Copy all entries without alteration and skip the pictures they hold.
(Exercise data begins)
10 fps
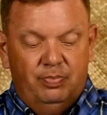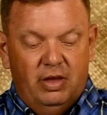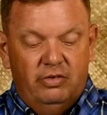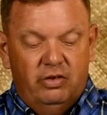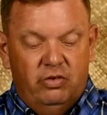
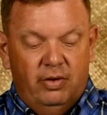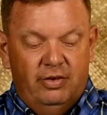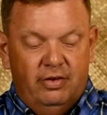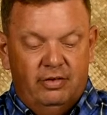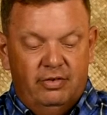
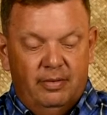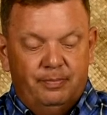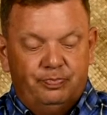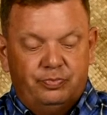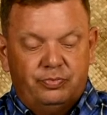situations.
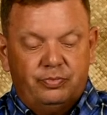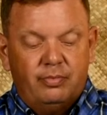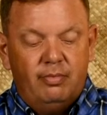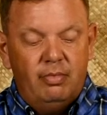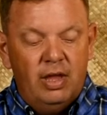
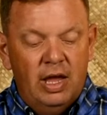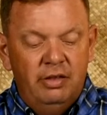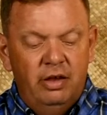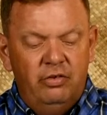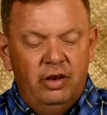
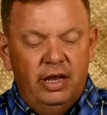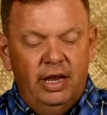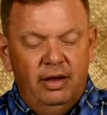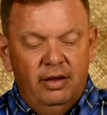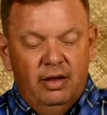Additionally,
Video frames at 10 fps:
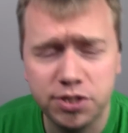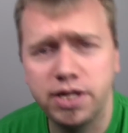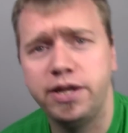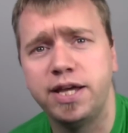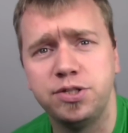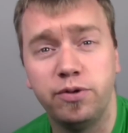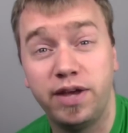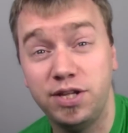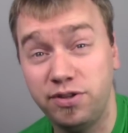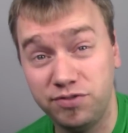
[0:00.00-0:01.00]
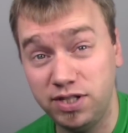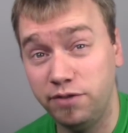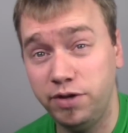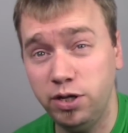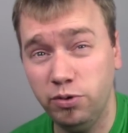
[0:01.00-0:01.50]
Just to let you guys know, in case you haven't seen
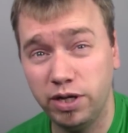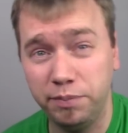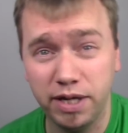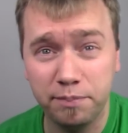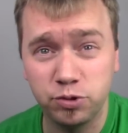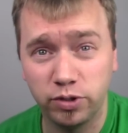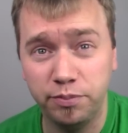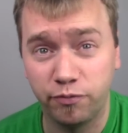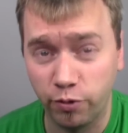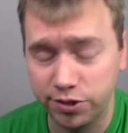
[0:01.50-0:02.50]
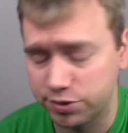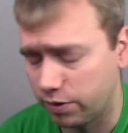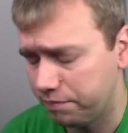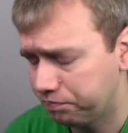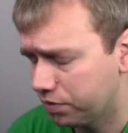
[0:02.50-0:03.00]
the video, it'll be up shortly before this
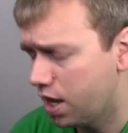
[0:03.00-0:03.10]
one.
(Exercise data ends)
### Answer to this problem
10 fps
situations.
Additionally,
Video frames at 10 fps:
[0:00.00-0:01.00]
[0:01.00-0:01.50]
Just to let you guys know, in case you haven't seen
[0:01.50-0:02.50]
[0:02.50-0:03.00]
the video, it'll be up shortly before this
[0:03.00-0:03.10]
one.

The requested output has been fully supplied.